Task to complete: Among the lines of data below, reproduce only those from the one with "[317.20-318.20s]" through the one with "Verbatim transcript: Um, and", exactly as they stand, both ends included.

Records for the task:
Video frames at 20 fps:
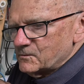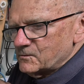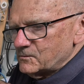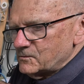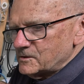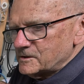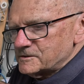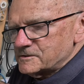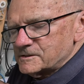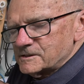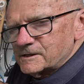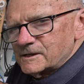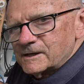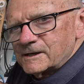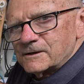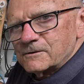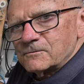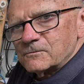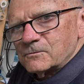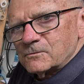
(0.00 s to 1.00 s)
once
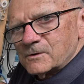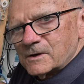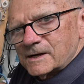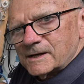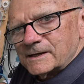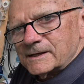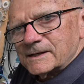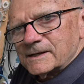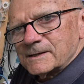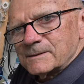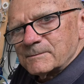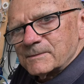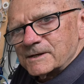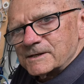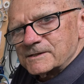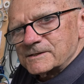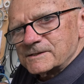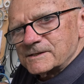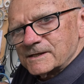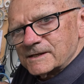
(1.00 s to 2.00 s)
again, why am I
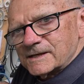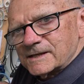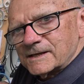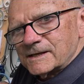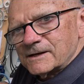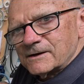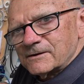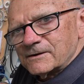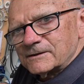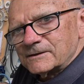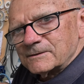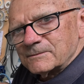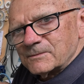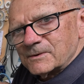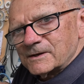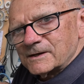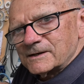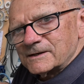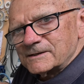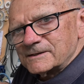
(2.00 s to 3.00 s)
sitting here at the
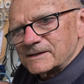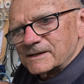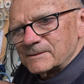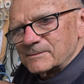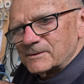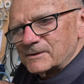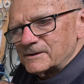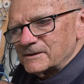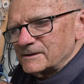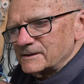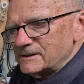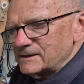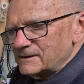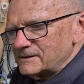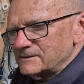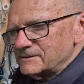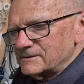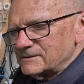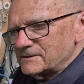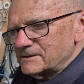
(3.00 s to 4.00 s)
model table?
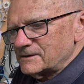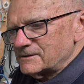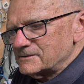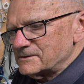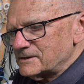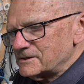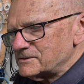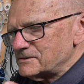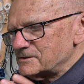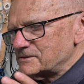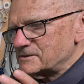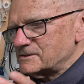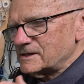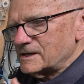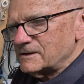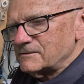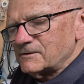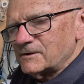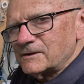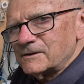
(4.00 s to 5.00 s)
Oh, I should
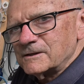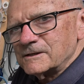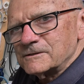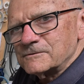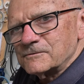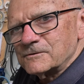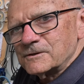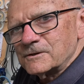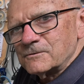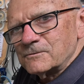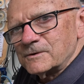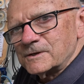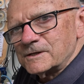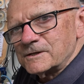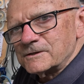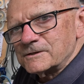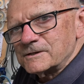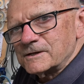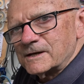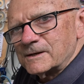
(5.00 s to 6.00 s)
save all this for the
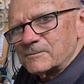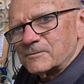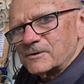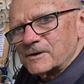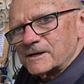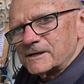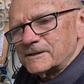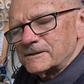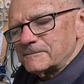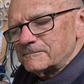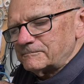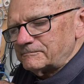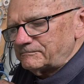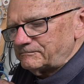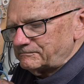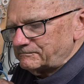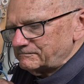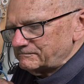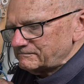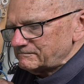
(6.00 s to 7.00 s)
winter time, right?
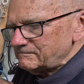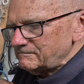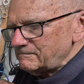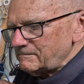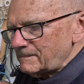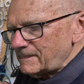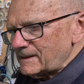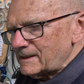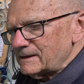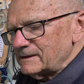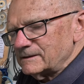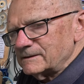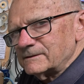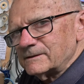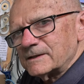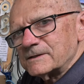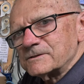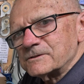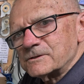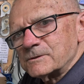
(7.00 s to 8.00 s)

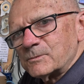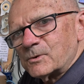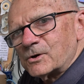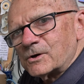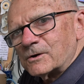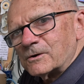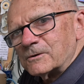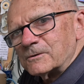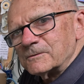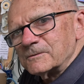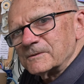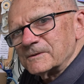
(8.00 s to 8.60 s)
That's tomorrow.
* * *
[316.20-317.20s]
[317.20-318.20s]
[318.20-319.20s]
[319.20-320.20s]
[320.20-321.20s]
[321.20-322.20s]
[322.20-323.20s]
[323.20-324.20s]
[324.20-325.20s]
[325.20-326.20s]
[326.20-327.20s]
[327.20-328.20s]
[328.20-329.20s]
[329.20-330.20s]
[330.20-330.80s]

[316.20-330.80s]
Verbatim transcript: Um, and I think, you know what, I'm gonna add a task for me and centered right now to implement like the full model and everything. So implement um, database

Response for this exercise:
[317.20-318.20s]
[318.20-319.20s]
[319.20-320.20s]
[320.20-321.20s]
[321.20-322.20s]
[322.20-323.20s]
[323.20-324.20s]
[324.20-325.20s]
[325.20-326.20s]
[326.20-327.20s]
[327.20-328.20s]
[328.20-329.20s]
[329.20-330.20s]
[330.20-330.80s]

[316.20-330.80s]
Verbatim transcript: Um, and I think, you know what, I'm gonna add a task for me and centered right now to implement like the full model and everything. So implement um, database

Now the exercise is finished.